Сергей был подготовлен Амбарцумом, поэтому не задумываясь ответил:

– В пенсионном фонде?

– Естественно. Они же и опекунство оформляют.

– А разве не банки? Я слышал...

– Банки тоже, и мошенничают точно так же. А в нашем городе эту статью прибрал к рукам пенсионный фонд. Вы кому доверитесь – банку или тем, кто вам заботливо приносит пенсию на дом, делает подарки к праздникам, оказывает помощь? Разумеется, помощь с подарками распространяется только на потенциальных жертв. И заметьте: не надо афишировать свои действия, как это делают банки, давая объявления на радио и телевидение. Все проходит шито-крыто.

– Обычно отмываются крупные деньги, – сказал Сергей. – И это деньги, добытые незаконным путем.

– Вы считаете десять миллионов, пятнадцать маленькими деньгами? – усмехнулся Ипполит Матвеевич. – А теперь посчитайте, сколько нужно жертв, чтобы получить эту сумму?

– Пф! – фыркнул Сергей, что означало: мизер.

– Вот именно. Ну, потеряете один миллион на операциях, остальное-то у вас в кармане. А если поставить дело на поток? А если поработать и в других городах области, а? Теперь о законности. Данные операции мошенничество – раз, а с убийствами уже уголовщина – два. Вы не обращали внимания: когда берут крупных мошенников, у них никогда не оказывается тех сумм, которые им удалось получить. Почему? Да потому, что деньги уходят из страны.

– Господа подчищают хвосты, чтобы никто не предъявил им обвинений.
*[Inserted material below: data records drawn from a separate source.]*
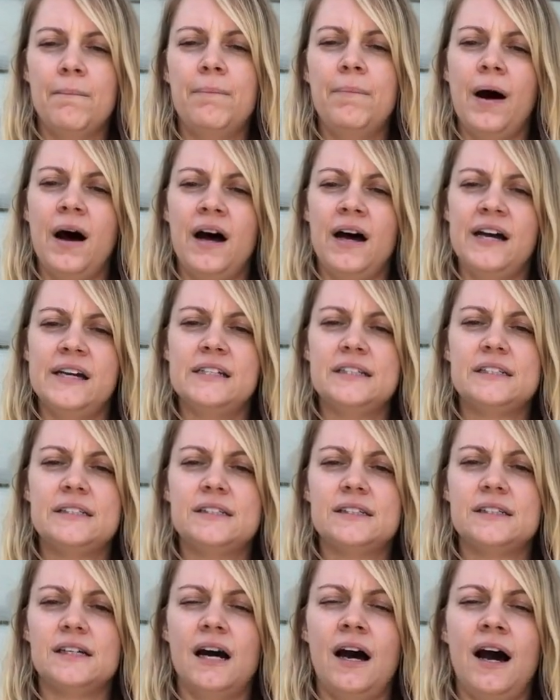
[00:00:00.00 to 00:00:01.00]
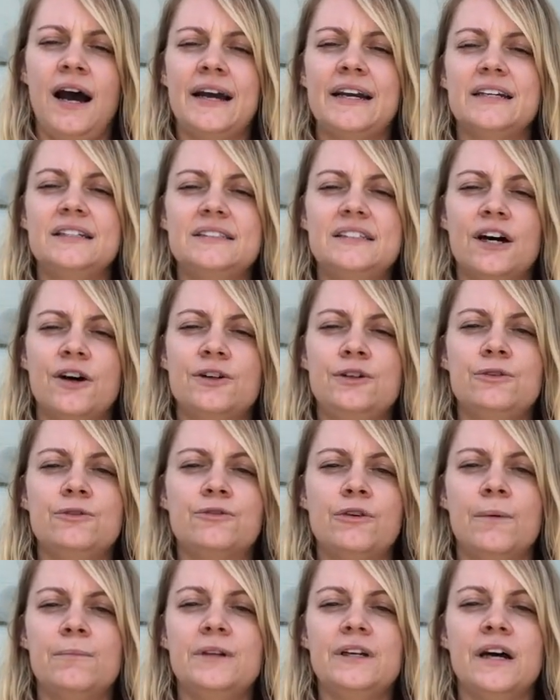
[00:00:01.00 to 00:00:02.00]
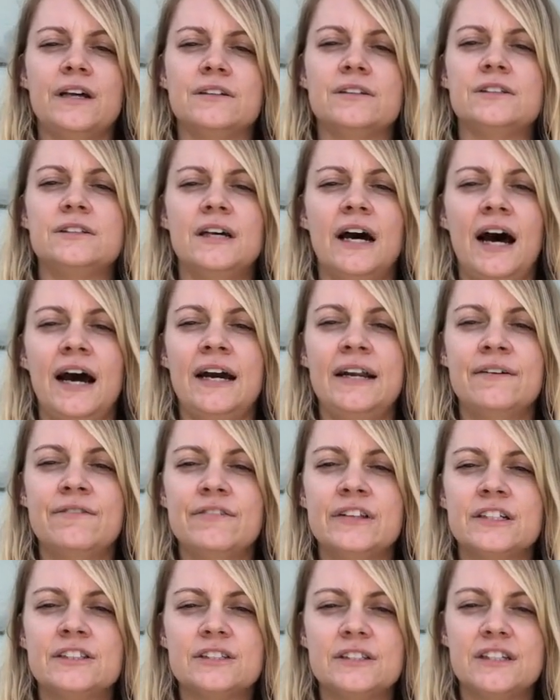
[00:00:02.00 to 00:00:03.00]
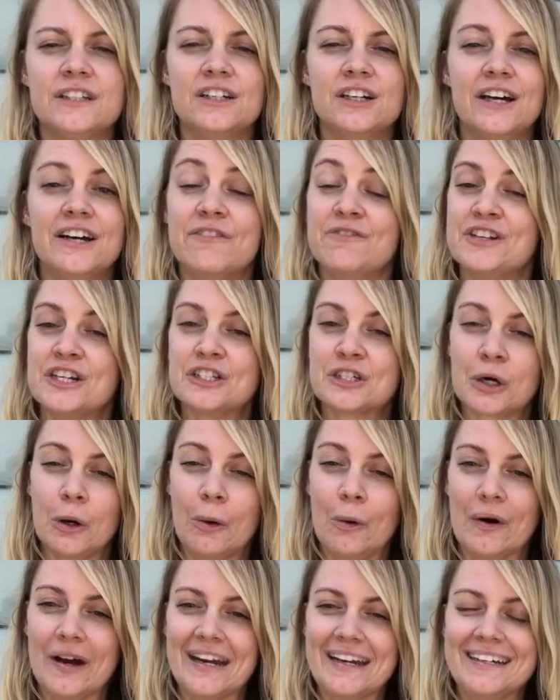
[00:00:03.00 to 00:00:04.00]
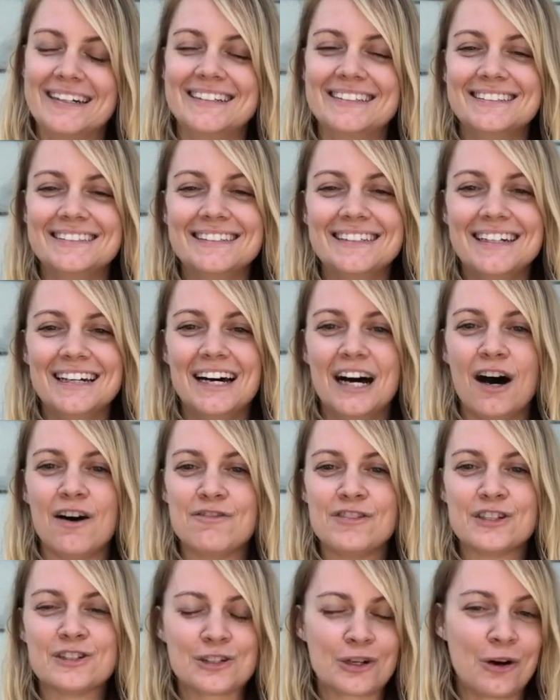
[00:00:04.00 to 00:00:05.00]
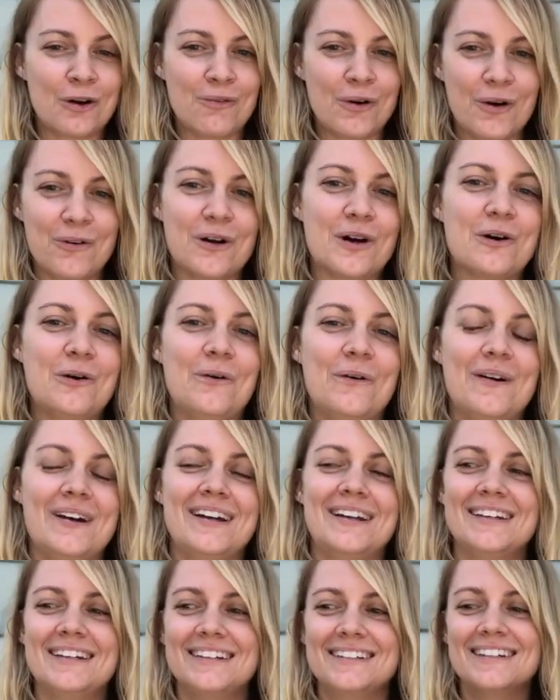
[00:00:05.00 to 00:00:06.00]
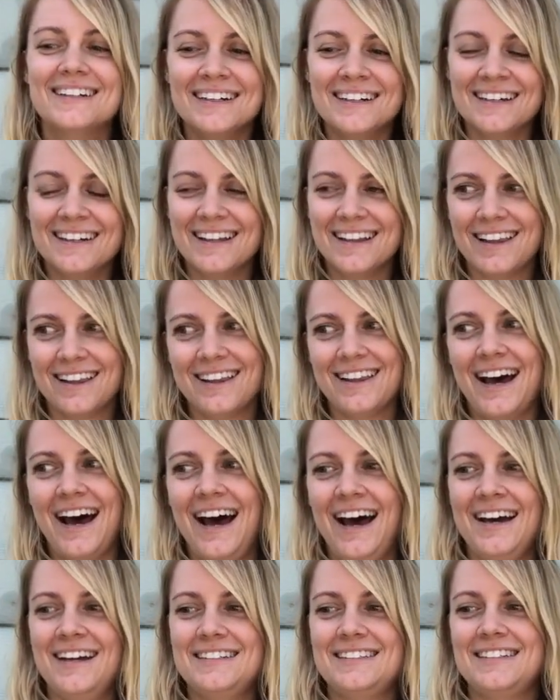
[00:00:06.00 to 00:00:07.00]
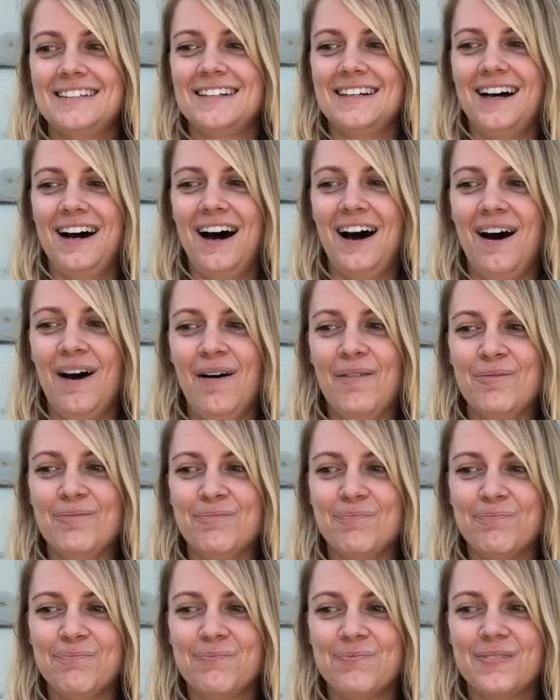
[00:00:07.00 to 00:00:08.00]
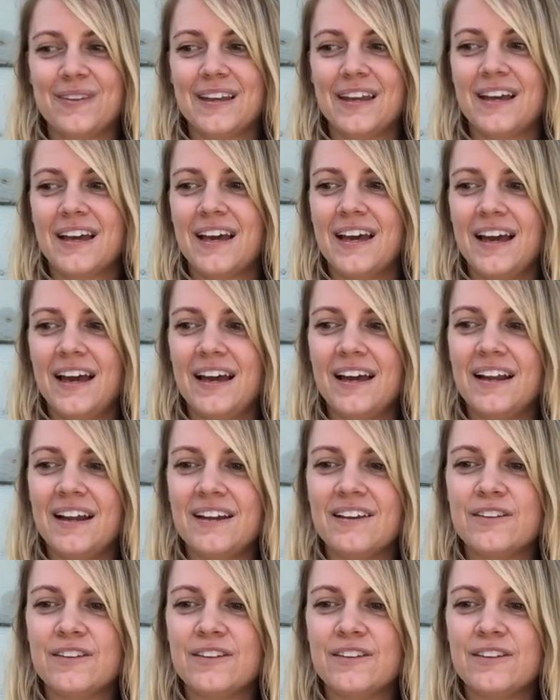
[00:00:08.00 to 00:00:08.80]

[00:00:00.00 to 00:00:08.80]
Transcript: but I can tell you from the other side of this coin, of this corona coin, that it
– Совершенно верно. Но учтите, Пархоменко не один, есть кто-то с ним в паре, поэтому расследование Спасского затянулось. По нашим с ним предположениям, Пархоменко имеет проценты от сделок и пенсии тех, кого засунули в дурдома, пока еще в данном учреждении больные находятся на государственном обеспечении. А истинный главарь проворачивает к более крупные дела. В январе этого года застрелили бизнесмена здесь же, на проспекте. У него в городе были большие территории, в свое время он успел хапнуть их за бесценок, а отдавать не захотел. Какой выход? Грохнул, документы подчистил и – вот тебе решение проблемы. Спасский считал что к этому убийству приложила руку одна и та же организация.

– А почему Спасский обратился к вам, а не в органы?

– Он полагал, что в органах покроют шайку бандитов. Ему нужно было знать, куда надежнее передать материалы, чтоб они не утонули. Я обещал поспособствовать, если доказательства будут неоспоримыми, ну, кое-что подсказал. Недели две назад он позвонил мне и сообщил, что материалы собраны, он готов передать их мне, но не появился.

– Его убили в доме вместе с семьей, – Сергей наконец поставил его в известность. – Как! – побелел Ипполит Матвеевич, узнав, что ему грозить участь Спасского.

– Расстреляли из автоматов, а самого повесили.

– О боже! – выдавил Ипполит Матвеевич, схватившись за лоб. – Значит, они знают, что я ему помогал?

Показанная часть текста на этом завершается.